People keep saying that but I didn’t plan it that way. People said that about the stuff that the stuff I did with the Melvins too, but I guess the bottom line is I wrote most of the Dead Kennedys music too and I guess they just come out the way they come out.

It probably has something to do with the voice too.

I’d get rid of it if I could but even in high school I got cracks like ‘Ooo, it’s weird voice!’ But I also realized from listening to people like Sparks and Peter Ivers and others that weird voices can be a very powerful weapon if you just accept what you got and take into account that the best thing the singer can have is a voice that’s unmistakably theirs.

Sure. And you’ve got it. I wanted to ask about that for a minute. How do you keep your voice in good shape? Do you even think about it? You’ve been doing this a long time and you use it an awful lot.

I think if I toured as hard as some of my peers did in their second bands after our punk bands broke up and the grunge era started—Henry Rollins, for example, toured his ass off and still does, mostly spoken word—I don’t know how much of my singing voice would be left. But because I did so much spoken word and got my stage voice back that I had used in the plays I was in when I was involved in theatre before Dead Kennedys, I think that helped rescue it, and I have had a vocal couch since 1985. Some of my friends in the Mutants, the old San Francisco punk bands, pointed me to her, and I’ve checked in with her periodically ever since. I did it initially because my voice blew out so easily on tour, and then I went to her, and the last and longest Dead Kennedys tour was about seven weeks with a five day break in the middle, and I didn’t blow out until the second to last show.

I got some of my original voice back but I think I burned up my Robert Plant voice smoking too much pot right after high school. Is music better off? You decide. I can’t do some of them things Chris Cornell does, but then again, do they fit my songs or not?

No, they don’t. And I can’t listen to Led Zeppelin anymore, and it’s mostly due to Robert Plant. I just can’t stand the voice anymore.

He’s awfully good at what he does though. You ever try to do that shit he does you realize why that band was in a class by themselves. There’s a very different soul in Robert Plant than there is in Rob Halford or Ian Gillan or even Ozzy Osbourne, let alone the Axl Roses that came later. He’s coming from a much bluesier, deeper place.
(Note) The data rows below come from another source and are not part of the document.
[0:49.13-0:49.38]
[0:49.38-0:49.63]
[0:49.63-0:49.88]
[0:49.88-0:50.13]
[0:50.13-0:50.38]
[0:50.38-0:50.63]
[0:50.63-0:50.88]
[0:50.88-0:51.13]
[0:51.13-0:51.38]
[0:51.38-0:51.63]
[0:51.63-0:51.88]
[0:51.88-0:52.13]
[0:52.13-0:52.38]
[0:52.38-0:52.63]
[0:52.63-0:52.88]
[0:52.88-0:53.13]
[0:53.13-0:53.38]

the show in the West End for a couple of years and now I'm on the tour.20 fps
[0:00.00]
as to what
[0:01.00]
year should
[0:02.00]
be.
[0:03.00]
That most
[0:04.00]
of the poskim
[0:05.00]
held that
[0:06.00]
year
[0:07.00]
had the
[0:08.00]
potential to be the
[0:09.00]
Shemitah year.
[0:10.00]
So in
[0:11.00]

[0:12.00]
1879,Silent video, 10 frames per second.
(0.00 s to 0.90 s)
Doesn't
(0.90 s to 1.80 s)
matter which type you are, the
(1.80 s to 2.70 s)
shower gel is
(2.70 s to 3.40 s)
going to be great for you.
I would never compare. Ozzy isn’t half of the singer that Halford or Plant is.

But look how Ozzy shot his voice up the scale after the first album, and I think a major reason for this was the sales of the first couple of Led Zeppelin albums. Plus, he can probably belt more in that range. I dunno. I can sing a lot lower than I usually do on stage, but I just can’t project it really well. I can also do falsetto, but I figure if I belt it in a live situation, I’d tear the shit out of my throat and you’d get cookie monster voice from that point onward.

I’m assuming you’re not doing any old material, Dead Kennedys covers, on the tour.

Well, we’re doing some. This is a new band, and we’re here to play new songs and for me, punk was always about something new. I’ve never let myself be limited to all these genres that it got sliced and diced into later. Pop-punk, horror-punk, street-punk, hardcore, grindcore, you know.

I pull my influences in from all over the map. You have a better chance of figuring out what created me by going one of those WFMU record fairs than you would by going down to the store and buying a bunch of old school punk records. Part of the beauty of it, and the reason maybe some of those bands still stand out now, because at the time there was no old school. We were blowing up the school. Or in the case of the Dead Kennedys, we were gleefully burning down the Hotel California. One of my proudest achievements (laughs).